[Exercise prompt]: Retype word for word the stretch of entries below from the line that has "Video frames at" through the line that has "Lip reading: did", and omit the pictures.
◆ ◆ ◆
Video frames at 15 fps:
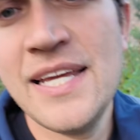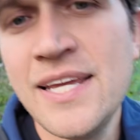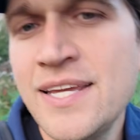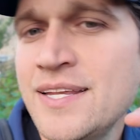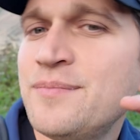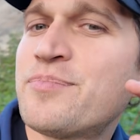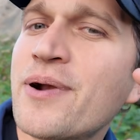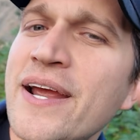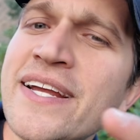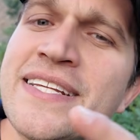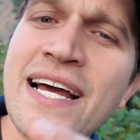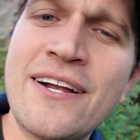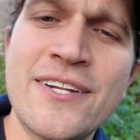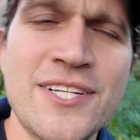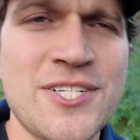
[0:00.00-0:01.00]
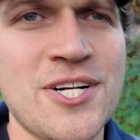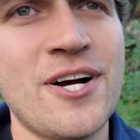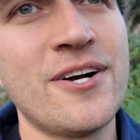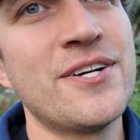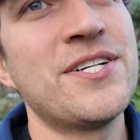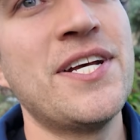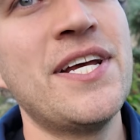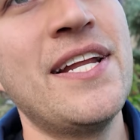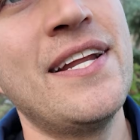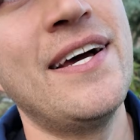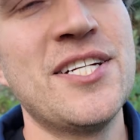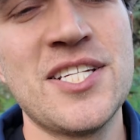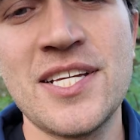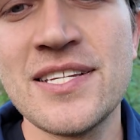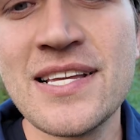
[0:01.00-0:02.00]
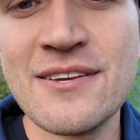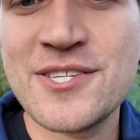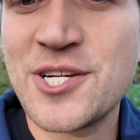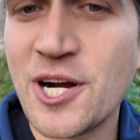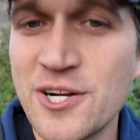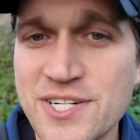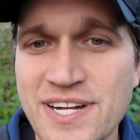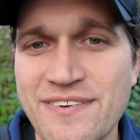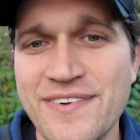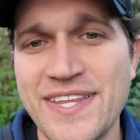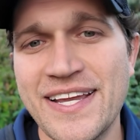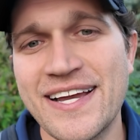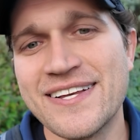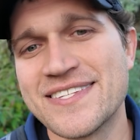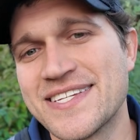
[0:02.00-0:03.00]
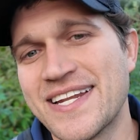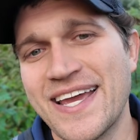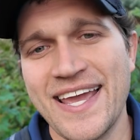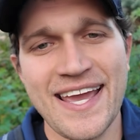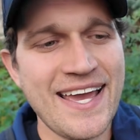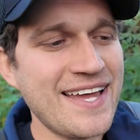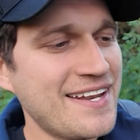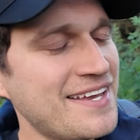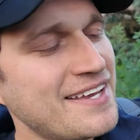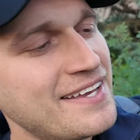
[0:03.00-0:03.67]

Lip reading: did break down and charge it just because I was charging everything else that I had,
◆ ◆ ◆
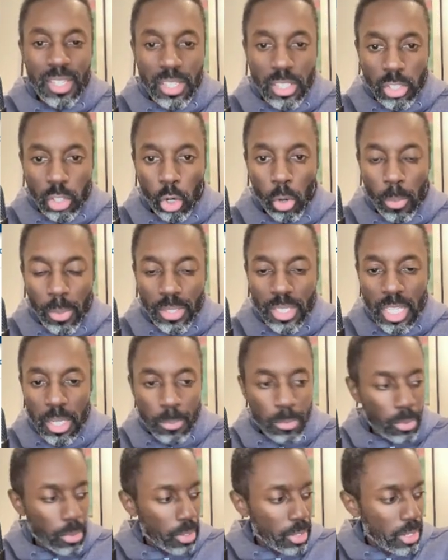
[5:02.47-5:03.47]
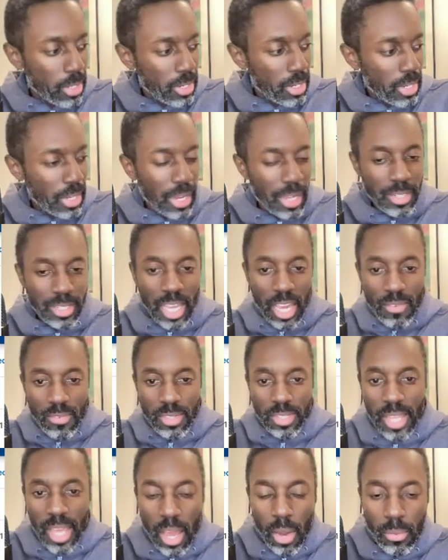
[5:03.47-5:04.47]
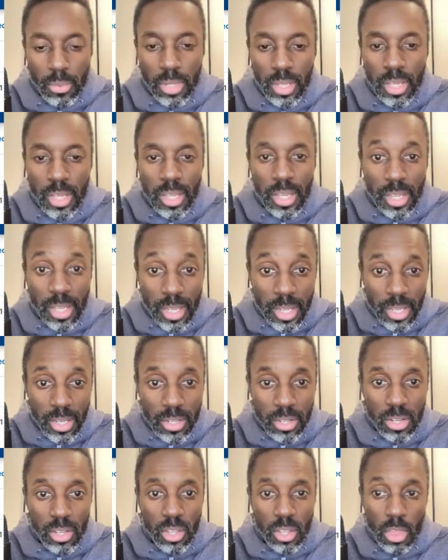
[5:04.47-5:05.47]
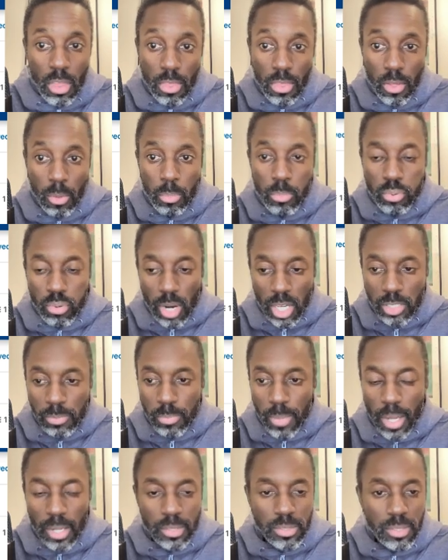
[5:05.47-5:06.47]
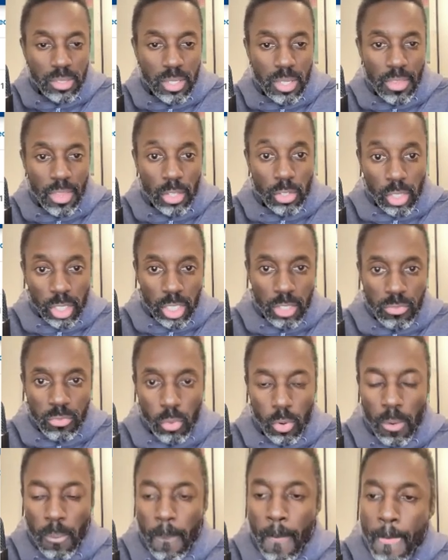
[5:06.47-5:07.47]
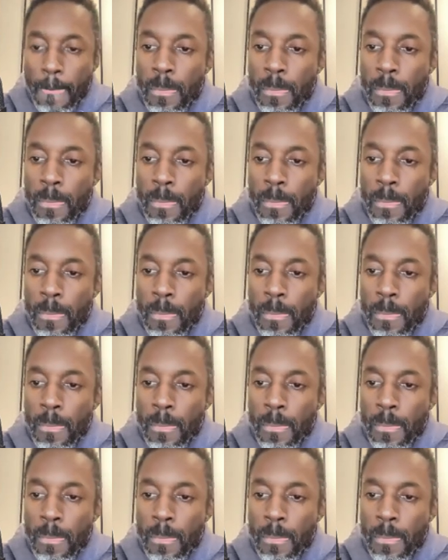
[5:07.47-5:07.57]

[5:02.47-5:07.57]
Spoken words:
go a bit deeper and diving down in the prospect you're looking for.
◆ ◆ ◆
[Result of this task]:
Video frames at 15 fps:
[0:00.00-0:01.00]
[0:01.00-0:02.00]
[0:02.00-0:03.00]
[0:03.00-0:03.67]

Lip reading: did break down and charge it just because I was charging everything else that I had,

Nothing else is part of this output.